In python datatime module I noticed a gap. Datetime does leap year adjustment automatically, using sidereal year length.
How to achieve scientific accuracy in these date calculations?
The difference is expected to be exactly 200, but it is 199.99377806650291
This is messing up the accuracy of the application.
Sidereal year days = 365.256363004
Expected difference is exactly 200 using 365.256363004.
2103-1903 = 200
>>> s = datetime.datetime(1903,1,1,0,0,0)
>>> s.strftime("%A, %d. %B %Y %I:%M%p")
'Thursday, 01. January 1903 12:00AM'
>>>
>>> e = datetime.datetime(2103,1,1,0,0,0)

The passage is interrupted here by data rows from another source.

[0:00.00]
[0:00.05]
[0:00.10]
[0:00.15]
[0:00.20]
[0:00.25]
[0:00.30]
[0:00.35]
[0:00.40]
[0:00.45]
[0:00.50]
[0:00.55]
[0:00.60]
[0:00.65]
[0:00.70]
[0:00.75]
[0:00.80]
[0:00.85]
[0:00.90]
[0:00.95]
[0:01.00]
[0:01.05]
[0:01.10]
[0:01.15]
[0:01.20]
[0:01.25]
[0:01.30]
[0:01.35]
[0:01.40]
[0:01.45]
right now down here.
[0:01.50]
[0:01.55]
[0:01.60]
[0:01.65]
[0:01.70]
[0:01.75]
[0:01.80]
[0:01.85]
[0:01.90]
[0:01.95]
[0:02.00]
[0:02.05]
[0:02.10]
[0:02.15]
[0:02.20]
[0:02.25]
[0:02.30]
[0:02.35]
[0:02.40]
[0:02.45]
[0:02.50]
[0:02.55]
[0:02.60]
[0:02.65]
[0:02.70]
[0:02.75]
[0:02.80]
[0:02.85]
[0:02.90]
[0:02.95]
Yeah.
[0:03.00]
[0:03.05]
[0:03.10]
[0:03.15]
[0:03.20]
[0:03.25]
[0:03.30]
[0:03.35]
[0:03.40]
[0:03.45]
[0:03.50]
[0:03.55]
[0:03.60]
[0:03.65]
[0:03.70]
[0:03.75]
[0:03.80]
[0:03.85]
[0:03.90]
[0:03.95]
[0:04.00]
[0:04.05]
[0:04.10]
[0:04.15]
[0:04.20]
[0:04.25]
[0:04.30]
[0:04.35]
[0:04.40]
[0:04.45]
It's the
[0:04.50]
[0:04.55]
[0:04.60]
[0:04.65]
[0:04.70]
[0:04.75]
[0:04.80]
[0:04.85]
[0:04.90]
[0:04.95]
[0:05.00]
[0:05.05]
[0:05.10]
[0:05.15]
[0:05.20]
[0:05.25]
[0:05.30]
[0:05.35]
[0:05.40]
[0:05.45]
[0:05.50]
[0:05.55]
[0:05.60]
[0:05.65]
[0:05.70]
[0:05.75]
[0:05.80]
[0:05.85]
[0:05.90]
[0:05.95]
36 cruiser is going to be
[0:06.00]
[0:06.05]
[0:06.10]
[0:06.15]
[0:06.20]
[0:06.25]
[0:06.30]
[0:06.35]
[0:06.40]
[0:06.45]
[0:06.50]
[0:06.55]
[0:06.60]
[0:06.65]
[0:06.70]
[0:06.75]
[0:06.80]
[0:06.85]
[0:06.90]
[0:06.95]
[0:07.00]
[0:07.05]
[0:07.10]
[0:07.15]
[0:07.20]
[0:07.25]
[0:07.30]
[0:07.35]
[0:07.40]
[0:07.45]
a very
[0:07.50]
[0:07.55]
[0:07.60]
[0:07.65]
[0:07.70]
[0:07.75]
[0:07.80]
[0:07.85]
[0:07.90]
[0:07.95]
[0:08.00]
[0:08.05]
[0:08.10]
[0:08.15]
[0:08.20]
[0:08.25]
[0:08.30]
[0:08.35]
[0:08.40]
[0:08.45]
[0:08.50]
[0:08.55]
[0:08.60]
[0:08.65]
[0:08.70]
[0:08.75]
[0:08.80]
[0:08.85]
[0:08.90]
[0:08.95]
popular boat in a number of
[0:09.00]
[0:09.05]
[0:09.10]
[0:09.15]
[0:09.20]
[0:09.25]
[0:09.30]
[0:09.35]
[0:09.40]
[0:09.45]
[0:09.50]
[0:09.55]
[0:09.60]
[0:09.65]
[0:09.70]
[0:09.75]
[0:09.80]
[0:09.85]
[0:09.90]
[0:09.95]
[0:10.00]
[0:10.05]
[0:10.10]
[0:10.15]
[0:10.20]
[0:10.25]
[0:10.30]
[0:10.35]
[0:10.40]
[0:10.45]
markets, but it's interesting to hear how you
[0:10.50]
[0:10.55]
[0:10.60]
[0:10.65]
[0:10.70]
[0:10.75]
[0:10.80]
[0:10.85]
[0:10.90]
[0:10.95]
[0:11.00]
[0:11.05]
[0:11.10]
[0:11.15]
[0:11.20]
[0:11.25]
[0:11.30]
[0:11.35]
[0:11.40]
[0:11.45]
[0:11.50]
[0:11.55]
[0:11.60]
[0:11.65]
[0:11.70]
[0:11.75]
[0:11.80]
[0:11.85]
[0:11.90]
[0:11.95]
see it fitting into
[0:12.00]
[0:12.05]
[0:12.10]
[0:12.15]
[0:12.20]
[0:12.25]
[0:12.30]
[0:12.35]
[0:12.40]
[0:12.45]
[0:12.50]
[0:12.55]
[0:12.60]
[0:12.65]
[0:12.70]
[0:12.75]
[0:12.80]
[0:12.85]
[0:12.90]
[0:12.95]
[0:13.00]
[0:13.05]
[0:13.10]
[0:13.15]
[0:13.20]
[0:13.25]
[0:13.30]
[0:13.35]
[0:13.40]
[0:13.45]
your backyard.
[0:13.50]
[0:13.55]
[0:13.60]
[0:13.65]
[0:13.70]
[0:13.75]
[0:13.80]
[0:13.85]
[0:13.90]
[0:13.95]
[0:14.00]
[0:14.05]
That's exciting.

>>> e.strftime("%A, %d. %B %Y %I:%M%p")
'Monday, 01. January 2103 12:00AM'
>>>
>>> e-s
datetime.timedelta(days=73049)
>>> s-e
datetime.timedelta(days=-73049)
>>>
Error -
datetime calculated time delta 73049 days.
I think time delta should return 200 * 365.256363004 = 73051.2726008 days.
73049 / 365.256363004 = 199.99377806650291
200 - 199.99377806650291 = 0.0062219334971 #expected - calculated = error
365.256363004 * 24 * 60 = 525969.16272576 minutes #minutes in a Sidereal year
365.256363004 * 24 * 60 * 60 = 31558149.7635456 seconds #seconds in a Sidereal year
365.256363004 * 0.0062219334971 = 2.272600800003505 days #error in days
525969.16272576 * 0.0062219334971 = 3272.545152005046885 minutes #error in minutes
31558149.7635456 * 0.0062219334971 = 196352.709120302813103 seconds #error in seconds
It seems datetime is using 365.25 instead of all significant digits 365.256363004.
0.256363004 * 4 = 1.025452016 - 1 = 0.025452016 is ignored over leap year adjustments, not tracked by datetime that is causing error in scientific calculations.
The number of days being returned is exactly correct:
The problem is your expectation that a year is exactly 365.256363004 days. It is trivially easy to prove that this is not the case. Calculate the difference between any two consecutive years, and the difference will be either 365 days or 366 days. It will never be a non-integer.